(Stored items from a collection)
________________________________________

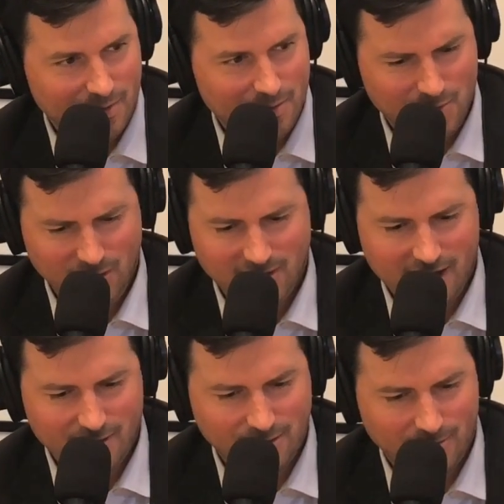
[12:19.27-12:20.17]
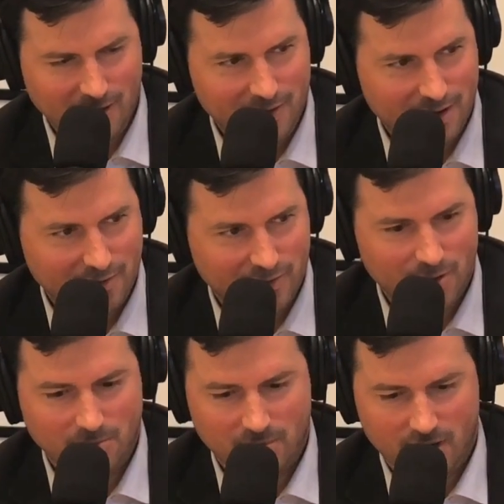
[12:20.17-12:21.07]
million around there
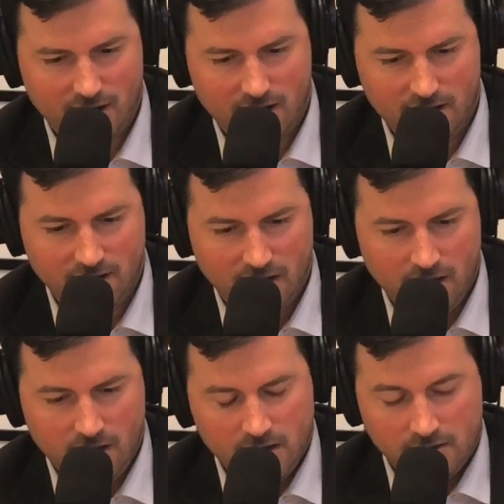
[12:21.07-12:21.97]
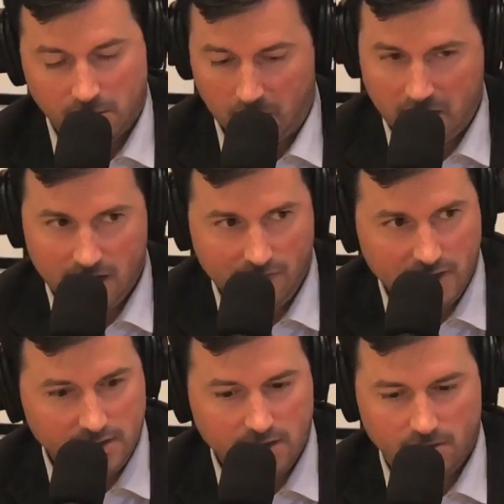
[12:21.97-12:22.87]
from some of the leading
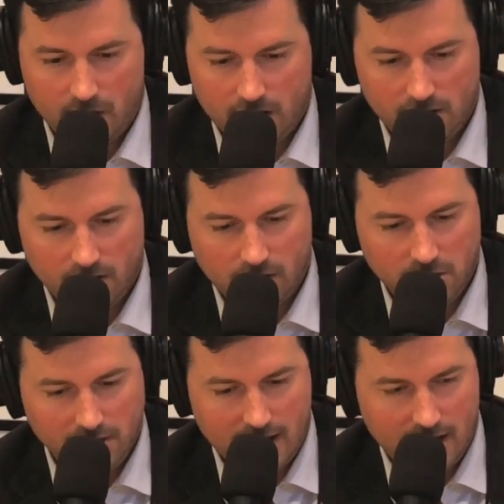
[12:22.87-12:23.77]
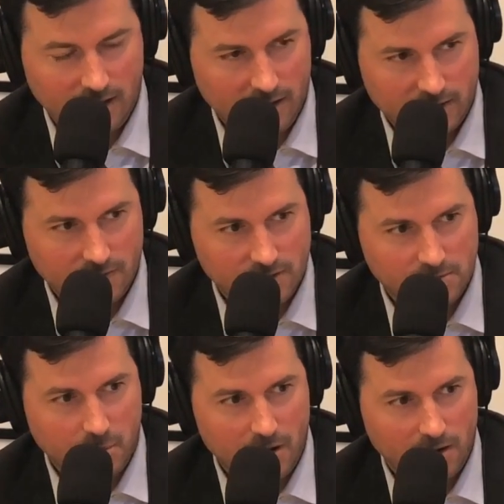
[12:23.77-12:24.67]
VCs around, including Data Collective and
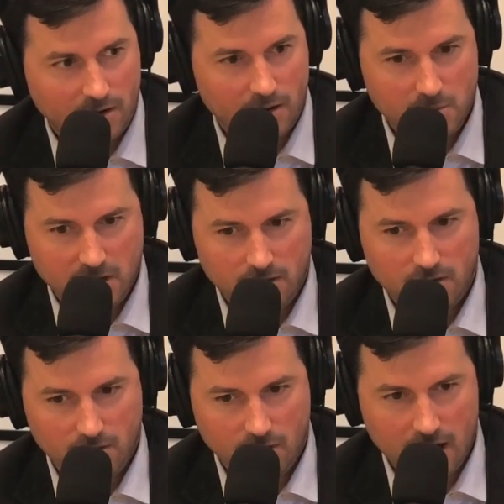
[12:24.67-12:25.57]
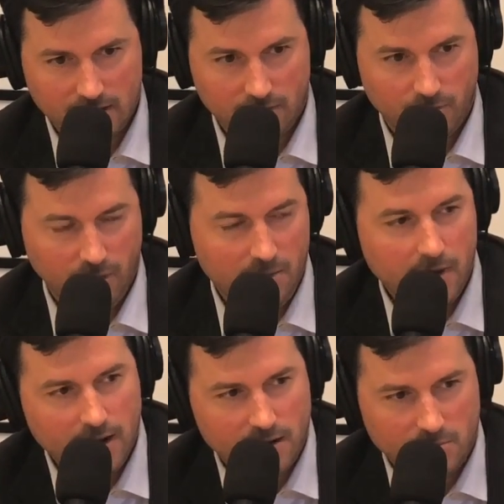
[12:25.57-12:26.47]
Spark. I mean, you guys have really
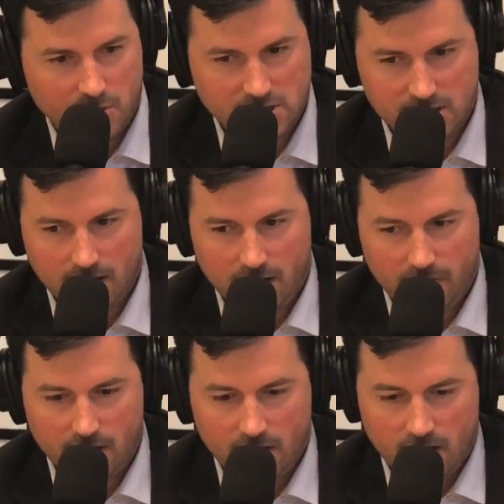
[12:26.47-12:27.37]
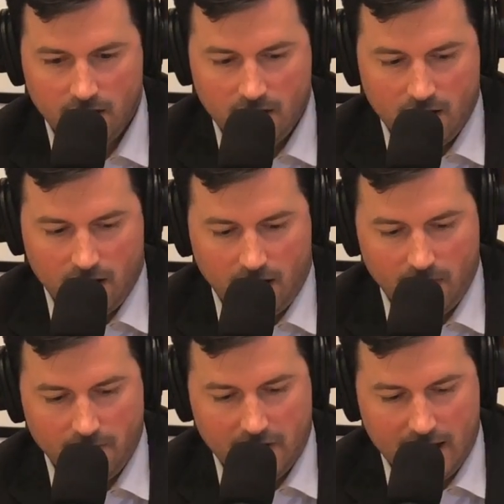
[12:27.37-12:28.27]
made an impression on
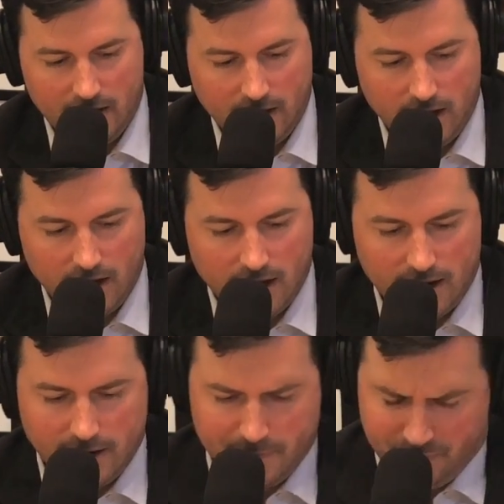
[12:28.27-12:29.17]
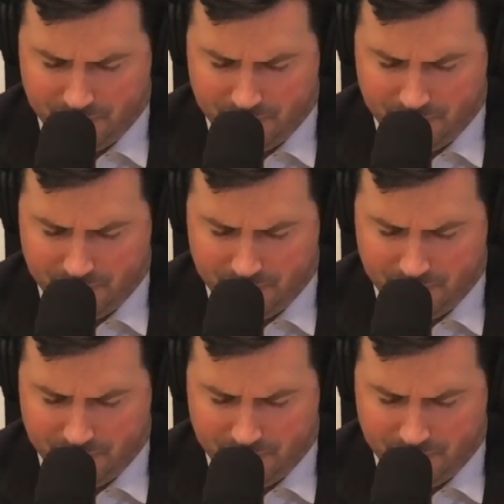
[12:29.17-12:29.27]
the Valley, and I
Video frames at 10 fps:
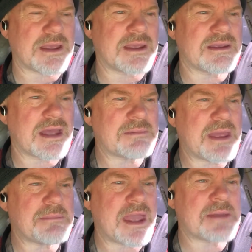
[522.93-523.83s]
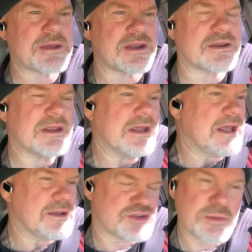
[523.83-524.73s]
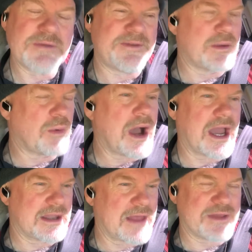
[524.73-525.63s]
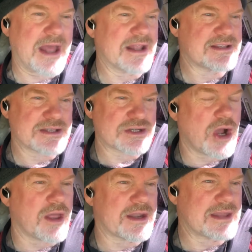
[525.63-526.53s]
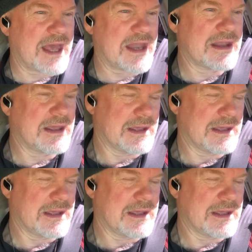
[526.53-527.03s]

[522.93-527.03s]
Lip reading: It may have been 3 feet wide. Let's just call it at that.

________________________________________

**Work instruction**
Please output the records above exactly, without the pictures.

**Written solution**
[12:19.27-12:20.17]
[12:20.17-12:21.07]
million around there
[12:21.07-12:21.97]
[12:21.97-12:22.87]
from some of the leading
[12:22.87-12:23.77]
[12:23.77-12:24.67]
VCs around, including Data Collective and
[12:24.67-12:25.57]
[12:25.57-12:26.47]
Spark. I mean, you guys have really
[12:26.47-12:27.37]
[12:27.37-12:28.27]
made an impression on
[12:28.27-12:29.17]
[12:29.17-12:29.27]
the Valley, and I
Video frames at 10 fps:
[522.93-523.83s]
[523.83-524.73s]
[524.73-525.63s]
[525.63-526.53s]
[526.53-527.03s]

[522.93-527.03s]
Lip reading: It may have been 3 feet wide. Let's just call it at that.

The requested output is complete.